Un tragico messaggio che era diretto al fratello Biagio, pentito di ‘ndrangheta che con le sue dichiarazioni aveva fatto arrestare alcuni membri del clan Crea di Rizziconi. L’obiettivo della corte è ora di stabilire il ruolo dell’imputato. Per la procura è stato quello di pianificare l’omicidio. Per la difesa, rappresentata dagli avvocati Francesco Albanese e Pasquale Loiacono, Versace era in Calabria il giorno dell’omicidio e non viene collocato nel luogo del delitto.


La vedova di Marcello ha risposto a fatica, e a tratti con reticenza, alle domande del pubblico ministero. Inizialmente ha cercato di ricordare un fatto di sangue avvenuto a metà degli anni ‘90, nel corso del quale sono morti alcuni componenti della famiglia Bruzzese, e il marito era stato ferito con un’arma da fuoco. «Non appartengo a nessuna famiglia di ‘ndrangheta, né mi volevo interessare di queste vicende» ha risposto come premessa. Poi ha aggiunto di sapere «in parte delle vicende di mio cognato» (Girolamo Biagio ndr). Ha raccontato «di un litigio in un podere» in cui Marcello era rimasto ferito da un colpo d’arma da fuoco. Il cognato e il suocero erano morti e Marcello era riuscito a salvarsi. «Stavo per partorire - ha aggiunto - non ho chiesto i motivi del ferimento. Non siamo mai scesi nei particolari». Quanto alla famiglia Crea, la signora ha detto di «averne sentito parlare» quando era entrata nella famiglia Bruzzese. E su di loro ha detto: «Erano persone autorevoli nel paese».

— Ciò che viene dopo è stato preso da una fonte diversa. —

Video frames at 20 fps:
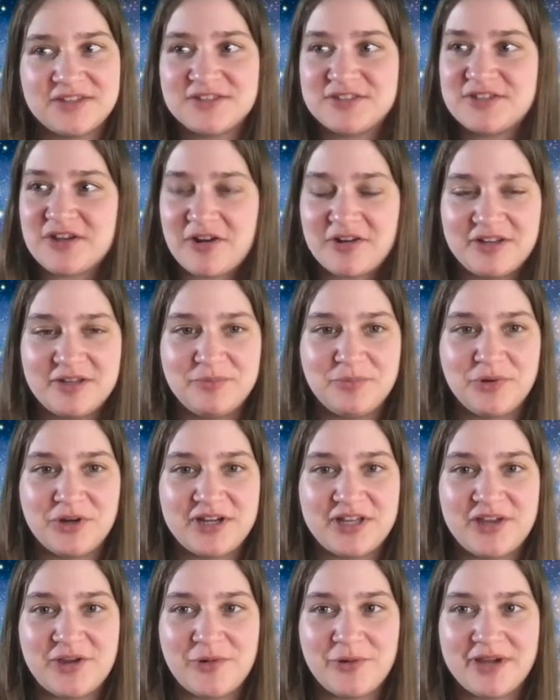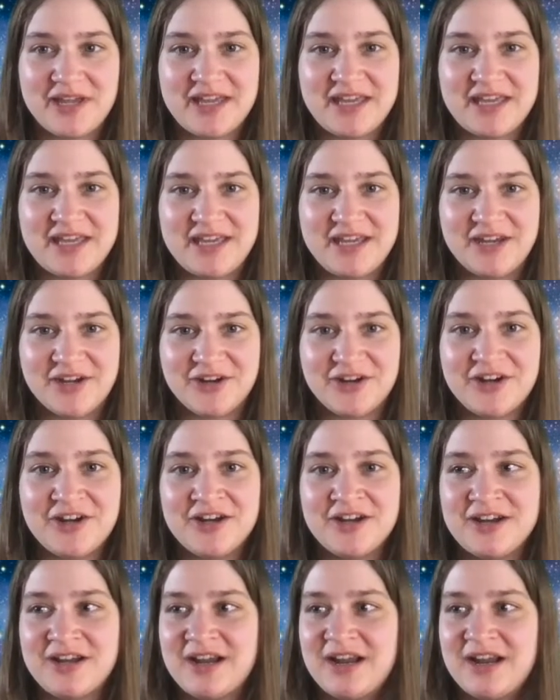started pretty quick here.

Girolamo Bruzzese si era dissociato nel 2003, consegnandosi ai carabinieri dopo aver tentato di uccidere il boss Teodoro Crea. Un fatto conosciuto «tramite le cronache». Poi il programma di protezione dal 2003, giusto 20 anni fa. «Abbiamo cambiato cognome per un periodo, ma non ci sentivamo in pericolo». La famiglia di Marcello Bruzzese viveva a Pesaro dal 2008 e la donna ha poi proseguito nel racconto: «Mio marito ci metteva in guardia, diceva che ci sarebbero potute essere ripercussioni in famiglia. Dovevamo guardarci le spalle». Riguardo il pomeriggio del delitto, il giorno di Natale, la donna ha riferito che il marito uscì di casa per spostare l’auto: «Io e mia figlia abbiamo sentito gli spari, ma abbiamo pensato allo scoppio di petardi, visto il periodo». 

La chiamata del cognato

Poi la concitazione con la chiamata del cognato, Girolamo Biagio: «Mi disse di cercare Marcello urgentemente. Non riuscivo a rintracciarlo, così mi ha detto di scendere e di andare a vedere. Era tutto transennato da polizia e carabinieri. Nessuno mi diceva nulla, così ho cercato di forzare la porta del garage e ho capito». Versace è stato arrestato dai carabinieri del Ros di Ancona nell’ottobre del 2021 assieme a Francesco Candiloro e Michelangelo Tripodi, questi ultimi condannati entrambi all’ergastolo dal Tribunale di Ancona con il rito abbreviato, come esecutori materiali dell’omicidio.